When derivatives markets release extreme risk aversion signals, VanEck, on one hand, provides a judgment of “contrarian bullish” from a research perspective; on the other hand, through traditional vehicles like ETFs, it offers institutions and compliant funds low-threshold channels for configuration. This “viewpoint + product” dual bet makes derivatives signals no longer just paper indicators of sentiment but can be amplified into a potential bullish tendency through actual liquidity from funds in the secondary market and thematic stocks.

Data, Emotion, and Timing: The Three-Dimensional Coordinates for Institutions Seeking Turning Points

From the perspective of institutions, determining turning points has never relied on “looking at a single indicator,” but rather on comprehensively calibrating derivatives data, macro narratives, and sentiment indicators. In this round, the demand for protective puts at about the 99th percentile presents a clear quantitative signal; simultaneously, macro-level discussions regarding risk assets, liquidity environment, and regulatory expectations also influence their judgments on whether “this round of declines is structural or emotional.” Only when macro risks are controllable and the structure has not been fundamentally damaged does extreme risk aversion have a greater probability of being seen as a “mispricing” rather than a “warning.”

In monitoring “extreme sentiment,” on-chain data, spot trading, and options surfaces each have distinct roles: on-chain data leans towards structural changes in medium to long-term capital flows and accumulated stakes, spot trading reflects immediate price responses to news, while options and futures capture participants' expectations for future volatility and levels of panic at the forefront. In the current round of discussions, VanEck is clearly focusing on the derivatives end, viewing it as the most sensitive window for sentiment and risk pricing.

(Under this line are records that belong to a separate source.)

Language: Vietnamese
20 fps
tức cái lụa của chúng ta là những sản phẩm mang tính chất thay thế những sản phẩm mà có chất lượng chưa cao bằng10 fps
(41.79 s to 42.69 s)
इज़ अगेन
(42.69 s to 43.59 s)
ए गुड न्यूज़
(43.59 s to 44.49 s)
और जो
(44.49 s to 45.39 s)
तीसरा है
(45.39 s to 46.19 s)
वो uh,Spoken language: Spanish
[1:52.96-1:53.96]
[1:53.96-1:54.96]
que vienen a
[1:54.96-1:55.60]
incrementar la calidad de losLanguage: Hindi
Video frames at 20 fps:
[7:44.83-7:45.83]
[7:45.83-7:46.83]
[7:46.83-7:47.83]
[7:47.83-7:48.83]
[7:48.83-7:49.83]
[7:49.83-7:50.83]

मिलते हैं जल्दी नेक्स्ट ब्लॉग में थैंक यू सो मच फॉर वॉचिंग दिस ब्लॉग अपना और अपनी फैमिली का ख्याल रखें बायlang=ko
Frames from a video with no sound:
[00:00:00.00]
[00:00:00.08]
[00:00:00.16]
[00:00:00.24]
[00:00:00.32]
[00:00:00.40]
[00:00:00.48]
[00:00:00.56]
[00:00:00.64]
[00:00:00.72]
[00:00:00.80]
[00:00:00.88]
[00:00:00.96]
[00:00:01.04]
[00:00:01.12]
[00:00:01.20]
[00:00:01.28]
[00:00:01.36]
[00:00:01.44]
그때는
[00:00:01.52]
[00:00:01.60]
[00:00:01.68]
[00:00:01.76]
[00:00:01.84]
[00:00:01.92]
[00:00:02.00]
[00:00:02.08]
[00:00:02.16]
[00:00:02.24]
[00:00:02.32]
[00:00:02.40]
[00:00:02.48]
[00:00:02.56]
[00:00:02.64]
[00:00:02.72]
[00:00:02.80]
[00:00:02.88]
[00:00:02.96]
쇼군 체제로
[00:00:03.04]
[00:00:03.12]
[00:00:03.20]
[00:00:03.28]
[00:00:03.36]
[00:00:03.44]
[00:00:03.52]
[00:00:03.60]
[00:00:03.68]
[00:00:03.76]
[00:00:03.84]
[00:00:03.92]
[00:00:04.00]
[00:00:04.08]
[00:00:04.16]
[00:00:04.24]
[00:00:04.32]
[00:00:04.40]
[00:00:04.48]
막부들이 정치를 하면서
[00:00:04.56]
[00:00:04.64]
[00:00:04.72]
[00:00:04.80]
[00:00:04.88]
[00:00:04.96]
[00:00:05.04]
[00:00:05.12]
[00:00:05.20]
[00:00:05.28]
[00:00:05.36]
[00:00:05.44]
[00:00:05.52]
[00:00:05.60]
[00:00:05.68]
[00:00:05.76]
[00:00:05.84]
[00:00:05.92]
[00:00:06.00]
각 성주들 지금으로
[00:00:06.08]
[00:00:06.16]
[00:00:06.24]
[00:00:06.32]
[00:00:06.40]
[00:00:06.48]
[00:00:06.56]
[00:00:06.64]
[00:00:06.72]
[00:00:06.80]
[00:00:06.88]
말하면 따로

Of course, “suitable for establishing or holding long positions” does not equate to “ignoring risk and going all in.” In the current environment, the boundaries of contrarian long logic are equally clear: on one hand, prices may continue to fluctuate violently before sentiment stabilizes, testing fund endurance and position structures; on the other hand, macro or regulatory black swans may still alter mid-term paths. For institutions, the “open range” of long positions refers more to improvements in the risk-reward ratio, rather than precise bets on specific prices and time points.

Has the Bottom Appeared: The Pull of Contrarian Signals and Uncertainties

Returning to the initial question: what does it mean that the demand for protective puts has surged to about the 99th percentile in history? Within the frameworks of VanEck and many contrarian investors, this is a bullish signal worth considering—it indicates that panic has been highly concentrated into the pricing of derivatives, with odds starting to tilt in favor of patient funds. However, extreme risk aversion and “temporary bottoms” are never simply one-to-one correlations; between them lie multiple variables of macro, regulatory, and liquidity, and this tension is the essence of this round of discussion.

Therefore, neither Sigel nor VanEck provides, and cannot provide, certain predictions on specific prices and time points. What institutions can do is adjust their risk exposure and configuration rhythm when data reflects extreme sentiment; what investors can do is determine how to participate based on understanding the meanings of these signals while considering their own risk tolerances. In the upcoming period, derivatives data—especially protective put demand, implied volatility structures, and leveraged capital dynamics—will be the key clues to test whether the “bottom thesis” holds: if extreme risk aversion gradually recedes while prices stabilize, that is powerful endorsement for contrarian bulls; if risk aversion demands set new extremes amid structural negatives, the bottom hypothesis may need to be forced into revision.

The extreme data has been presented; the real test lies in who dares to bear the costs of time and volatility on the other side of panic.